__INPUT FOR THIS TASK__.
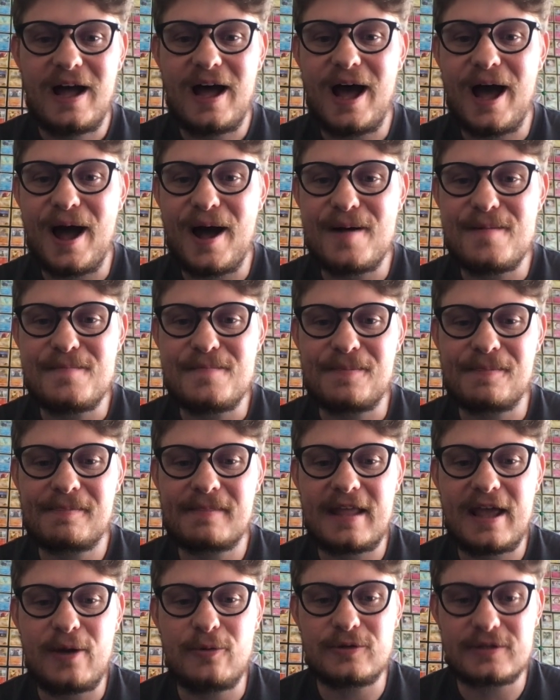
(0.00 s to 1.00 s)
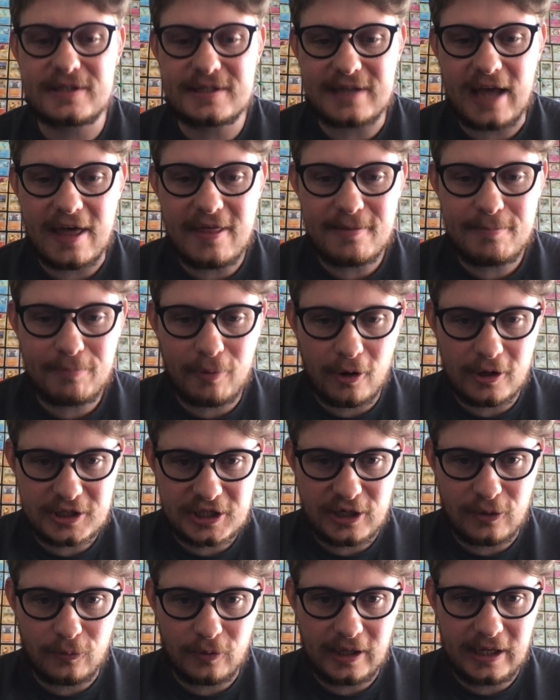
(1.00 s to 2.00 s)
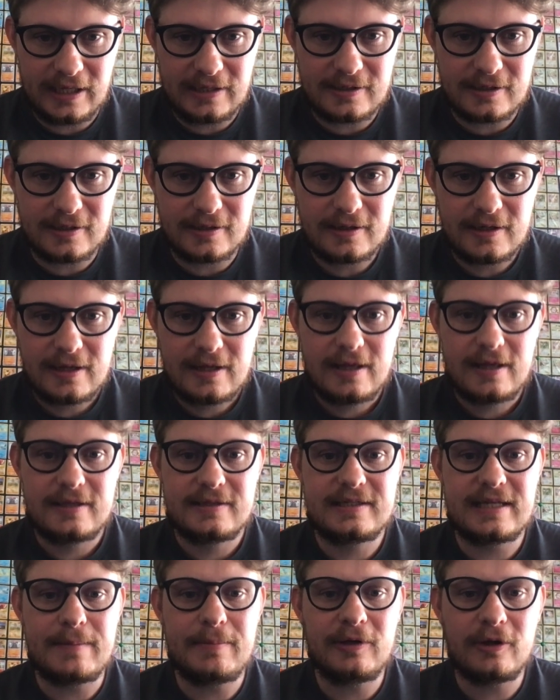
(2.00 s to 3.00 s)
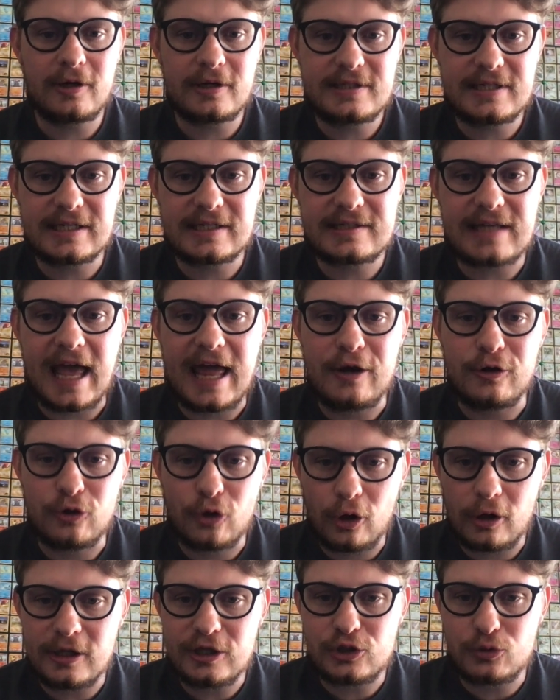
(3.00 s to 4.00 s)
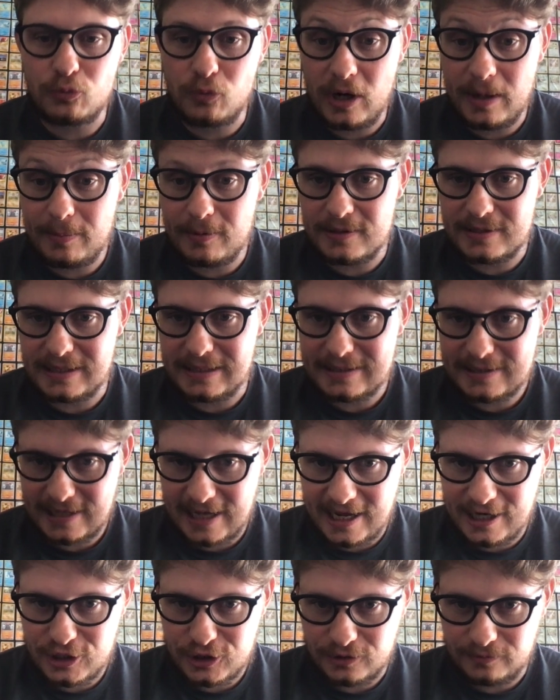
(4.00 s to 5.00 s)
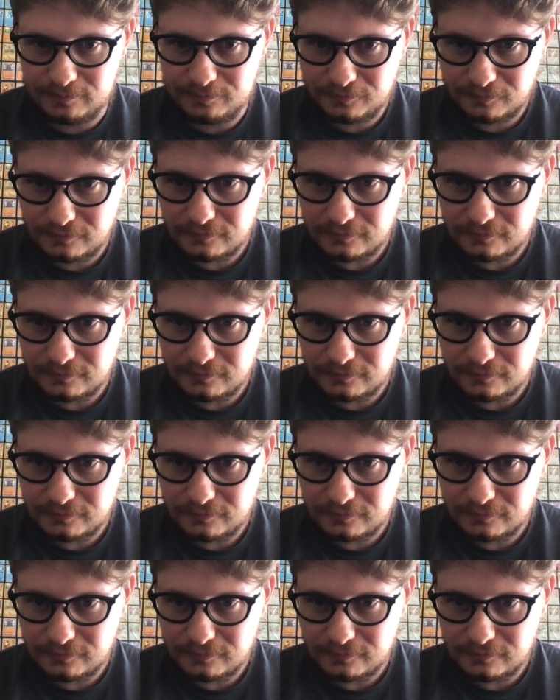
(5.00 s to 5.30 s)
um, it was this other part here where he did semiotics and knowledge representation.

__REQUIRED WORK__.
Copy out all the data exactly. No images belong in the copy.

__REPLY__.
(0.00 s to 1.00 s)
(1.00 s to 2.00 s)
(2.00 s to 3.00 s)
(3.00 s to 4.00 s)
(4.00 s to 5.00 s)
(5.00 s to 5.30 s)
um, it was this other part here where he did semiotics and knowledge representation.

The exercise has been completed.